A jobs report released today by the federal government shows that employment has mostly recovered from the dark days of COVID-induced mass joblessness and that inflation may get worse.
The latest figures released by the U.S. Department of Labor's Bureau of Labor Statistics (BLS) show that the economy added 528,000 jobs in July, bringing the unemployment rate down to just 3.5 percent. The number of unemployed people fell to 5.7 million, while average hourly earnings grew 5.2 percent.
That brings the unemployment numbers back to where they were in February 2020. Hiring by leisure and hospitality businesses drove these latest gains, according to BLS, although overall employment in that industry remains slightly below pre-pandemic levels. The labor force participation rate is also below pre-pandemic numbers.
In a sign of our weird times, stock markets declined at the otherwise good news. The Wall Street Journal chalked this up to fears among investors that the hot economy will prompt the Federal Reserve to hike interest rates more quickly to combat persistent inflation.
"Another month of mostly good labor market news adds another wrinkle to 'are we, or aren't we' recession debate. GDP is shrinking and inflation is high, yet the labor market remains strong," says Competitive Enterprise Institute Senior Fellow Ryan Young. He notes that the lower labor force participation rate means the workforce is still 2 million people smaller than it was pre-pandemic.
A Bureau of Labor Statistics report from last month shows inflation, as measured by the consumer price index (CPI), is running at 9.1 percent in June.
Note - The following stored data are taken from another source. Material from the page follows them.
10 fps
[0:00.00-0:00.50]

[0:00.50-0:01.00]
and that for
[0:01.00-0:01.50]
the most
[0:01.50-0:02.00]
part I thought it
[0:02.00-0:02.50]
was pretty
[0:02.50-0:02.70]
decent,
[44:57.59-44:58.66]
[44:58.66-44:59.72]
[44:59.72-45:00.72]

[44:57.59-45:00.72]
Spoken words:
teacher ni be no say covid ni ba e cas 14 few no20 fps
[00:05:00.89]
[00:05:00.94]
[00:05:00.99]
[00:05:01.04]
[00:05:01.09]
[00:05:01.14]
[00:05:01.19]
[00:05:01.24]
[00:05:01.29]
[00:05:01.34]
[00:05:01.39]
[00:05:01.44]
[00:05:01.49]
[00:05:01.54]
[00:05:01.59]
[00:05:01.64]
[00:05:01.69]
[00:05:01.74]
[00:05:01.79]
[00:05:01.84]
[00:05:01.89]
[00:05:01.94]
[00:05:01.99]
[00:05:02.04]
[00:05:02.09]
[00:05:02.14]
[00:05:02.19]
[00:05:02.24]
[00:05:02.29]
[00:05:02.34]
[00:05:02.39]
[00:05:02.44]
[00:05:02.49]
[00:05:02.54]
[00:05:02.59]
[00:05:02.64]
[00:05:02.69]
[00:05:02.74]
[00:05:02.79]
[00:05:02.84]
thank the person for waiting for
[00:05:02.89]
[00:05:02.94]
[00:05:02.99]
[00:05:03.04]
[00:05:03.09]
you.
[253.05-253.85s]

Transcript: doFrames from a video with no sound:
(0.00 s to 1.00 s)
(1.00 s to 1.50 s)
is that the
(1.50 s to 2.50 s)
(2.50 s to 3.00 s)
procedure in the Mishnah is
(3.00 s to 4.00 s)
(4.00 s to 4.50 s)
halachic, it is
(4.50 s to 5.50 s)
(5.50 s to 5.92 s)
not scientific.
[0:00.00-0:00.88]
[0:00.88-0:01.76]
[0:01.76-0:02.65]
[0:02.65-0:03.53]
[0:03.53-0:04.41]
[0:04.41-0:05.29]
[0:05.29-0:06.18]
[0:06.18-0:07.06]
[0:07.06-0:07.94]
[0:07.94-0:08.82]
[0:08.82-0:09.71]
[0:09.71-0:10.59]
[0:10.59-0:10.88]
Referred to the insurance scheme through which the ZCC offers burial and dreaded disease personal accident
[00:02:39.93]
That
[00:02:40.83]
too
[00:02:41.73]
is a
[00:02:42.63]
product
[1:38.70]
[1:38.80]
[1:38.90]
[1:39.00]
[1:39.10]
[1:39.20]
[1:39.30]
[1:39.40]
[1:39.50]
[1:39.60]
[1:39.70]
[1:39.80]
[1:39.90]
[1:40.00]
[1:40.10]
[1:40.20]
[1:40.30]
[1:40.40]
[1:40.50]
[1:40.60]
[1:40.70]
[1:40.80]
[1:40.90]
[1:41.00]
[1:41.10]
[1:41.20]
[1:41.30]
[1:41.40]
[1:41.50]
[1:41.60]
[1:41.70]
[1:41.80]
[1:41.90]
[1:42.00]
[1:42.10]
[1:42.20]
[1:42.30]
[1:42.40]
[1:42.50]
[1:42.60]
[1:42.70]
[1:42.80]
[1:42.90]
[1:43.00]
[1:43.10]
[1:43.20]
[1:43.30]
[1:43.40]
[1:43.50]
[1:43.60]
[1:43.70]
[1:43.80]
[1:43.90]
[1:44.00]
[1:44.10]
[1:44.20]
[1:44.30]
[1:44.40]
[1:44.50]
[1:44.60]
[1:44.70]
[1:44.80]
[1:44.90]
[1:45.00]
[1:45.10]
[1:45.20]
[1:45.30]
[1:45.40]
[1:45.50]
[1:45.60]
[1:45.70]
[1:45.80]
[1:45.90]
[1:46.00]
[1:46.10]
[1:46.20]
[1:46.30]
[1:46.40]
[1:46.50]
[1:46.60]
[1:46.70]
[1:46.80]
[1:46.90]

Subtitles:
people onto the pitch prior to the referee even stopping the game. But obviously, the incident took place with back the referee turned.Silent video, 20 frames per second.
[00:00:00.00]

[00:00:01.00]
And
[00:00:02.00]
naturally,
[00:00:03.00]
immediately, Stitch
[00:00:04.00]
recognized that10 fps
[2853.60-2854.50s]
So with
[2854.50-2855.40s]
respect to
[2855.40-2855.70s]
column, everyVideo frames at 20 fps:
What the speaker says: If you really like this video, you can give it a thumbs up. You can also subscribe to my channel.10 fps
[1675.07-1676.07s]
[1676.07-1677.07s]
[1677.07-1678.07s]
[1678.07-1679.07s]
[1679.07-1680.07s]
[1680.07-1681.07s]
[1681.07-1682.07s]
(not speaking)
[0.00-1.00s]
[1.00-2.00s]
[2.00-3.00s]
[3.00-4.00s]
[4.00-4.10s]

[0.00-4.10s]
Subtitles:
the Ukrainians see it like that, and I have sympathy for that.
That's up from the previous month, and the highest inflation has been in 40 years.
Democrats in Congress are pushing their Inflation Reduction Act, which includes a host of new tax and spending increases, to curb ever-rising prices. An analysis by the University of Pennsylvania's Penn Wharton Budget Model shows the bill would do nothing to curb inflation in the long term and might even increase inflation in the short term.
Young said in a statement increasing immigration and reforming occupational licensing laws would allow more people to find work while the Fed uses rate hikes to get inflation under control.